┌──

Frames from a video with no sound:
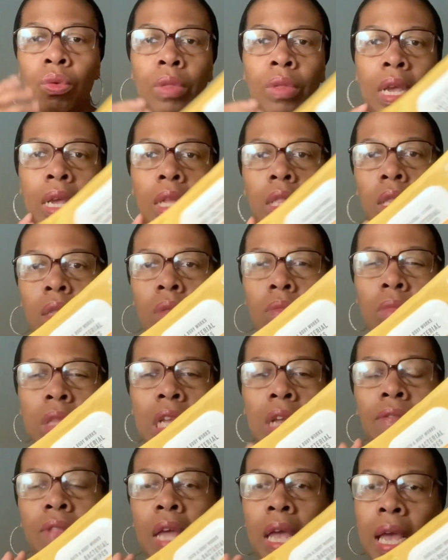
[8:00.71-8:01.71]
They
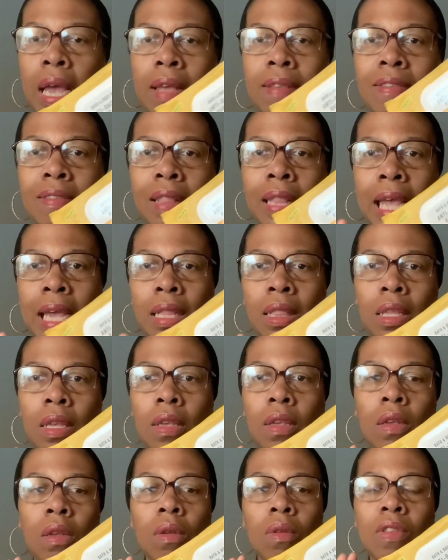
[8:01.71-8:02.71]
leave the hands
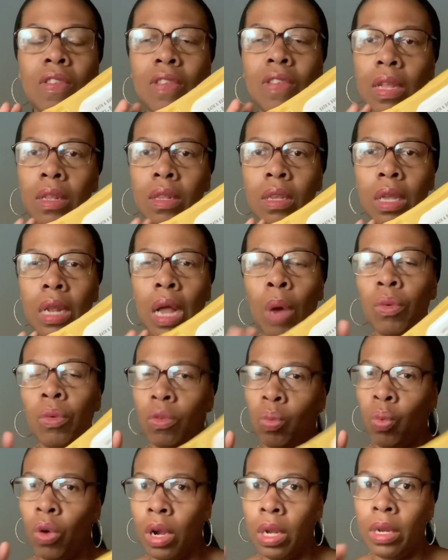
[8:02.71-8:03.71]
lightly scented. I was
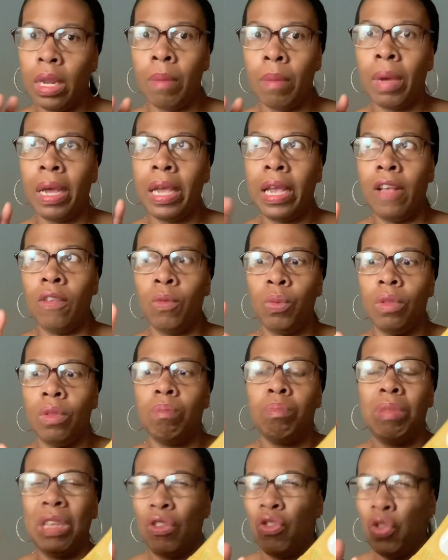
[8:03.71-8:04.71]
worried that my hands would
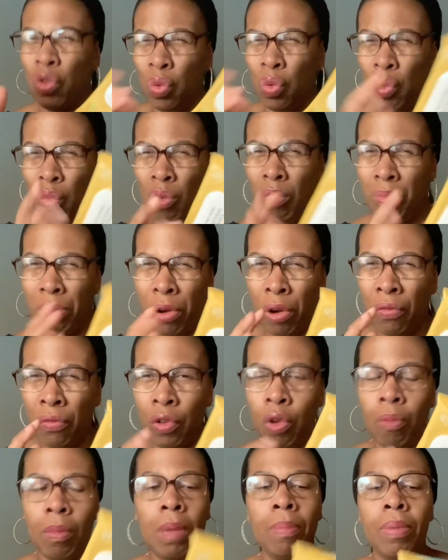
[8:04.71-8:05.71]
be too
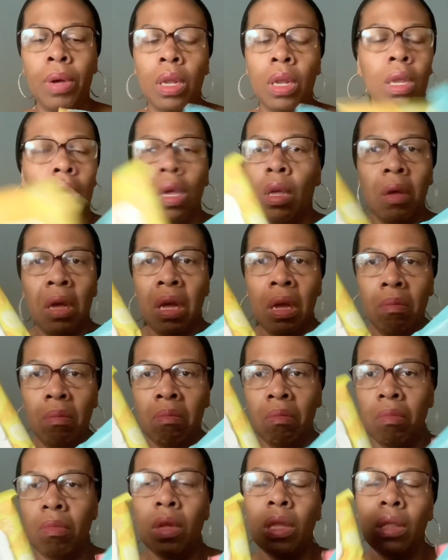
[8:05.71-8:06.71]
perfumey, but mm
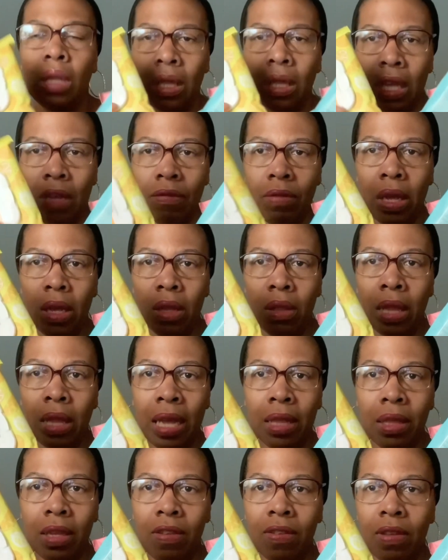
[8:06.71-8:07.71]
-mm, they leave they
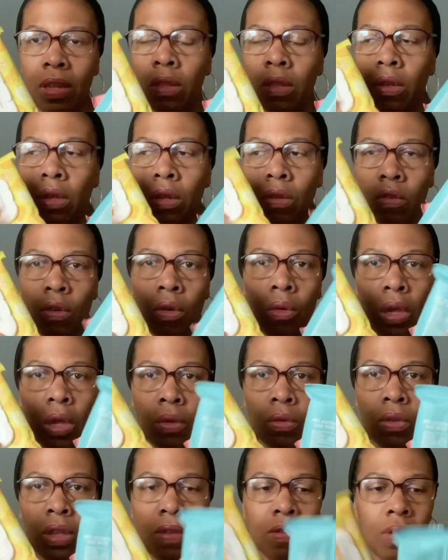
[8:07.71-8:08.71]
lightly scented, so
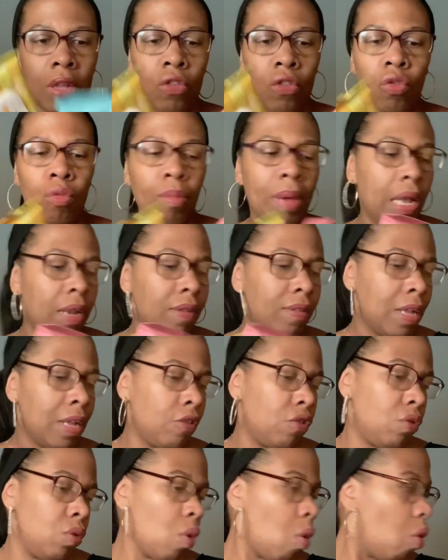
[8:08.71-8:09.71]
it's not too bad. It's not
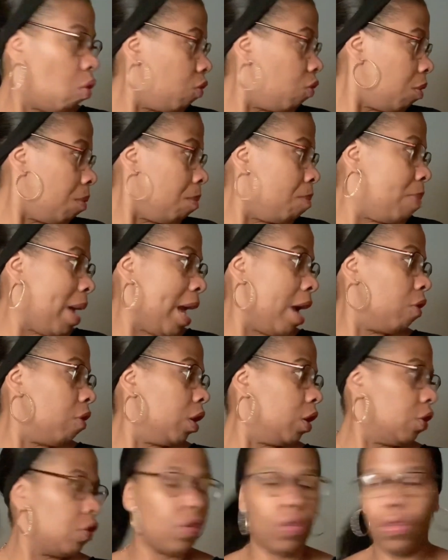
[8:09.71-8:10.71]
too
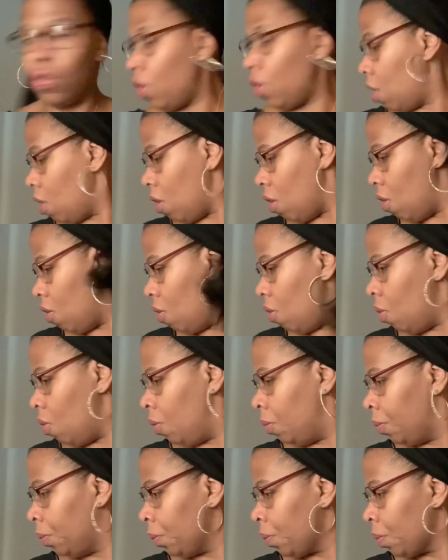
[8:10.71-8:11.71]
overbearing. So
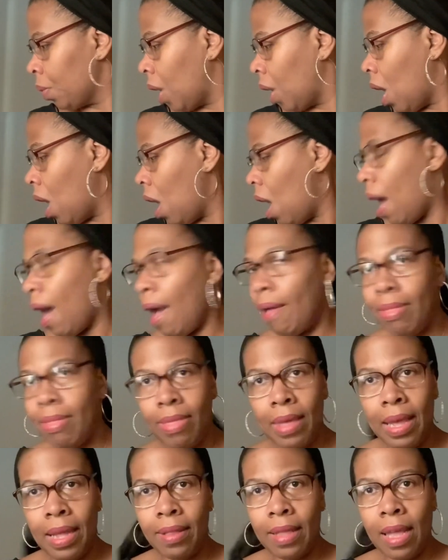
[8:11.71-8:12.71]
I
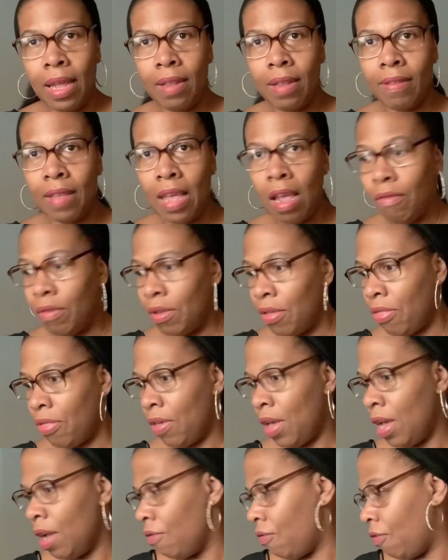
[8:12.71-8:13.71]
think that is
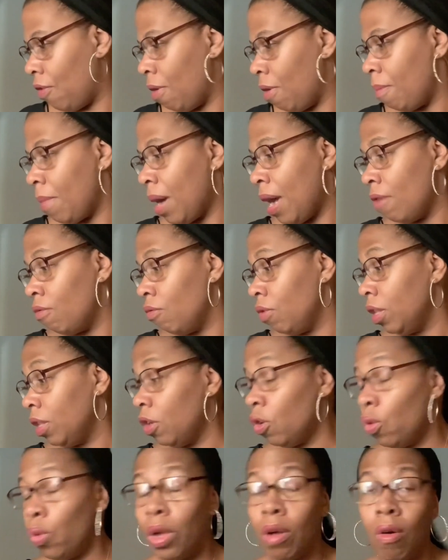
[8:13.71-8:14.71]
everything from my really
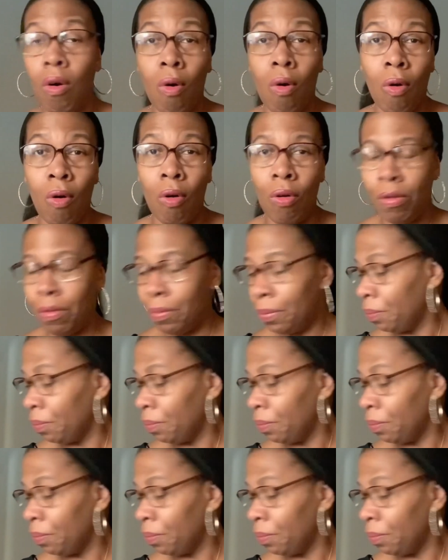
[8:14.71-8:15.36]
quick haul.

└──

- _What is needed_: Your answer must be the lines from the one containing "[8:09.71-8:10.71]" through the last line of the records, copied exactly, with no pictures.

- _Answer to this task_:
[8:09.71-8:10.71]
too
[8:10.71-8:11.71]
overbearing. So
[8:11.71-8:12.71]
I
[8:12.71-8:13.71]
think that is
[8:13.71-8:14.71]
everything from my really
[8:14.71-8:15.36]
quick haul.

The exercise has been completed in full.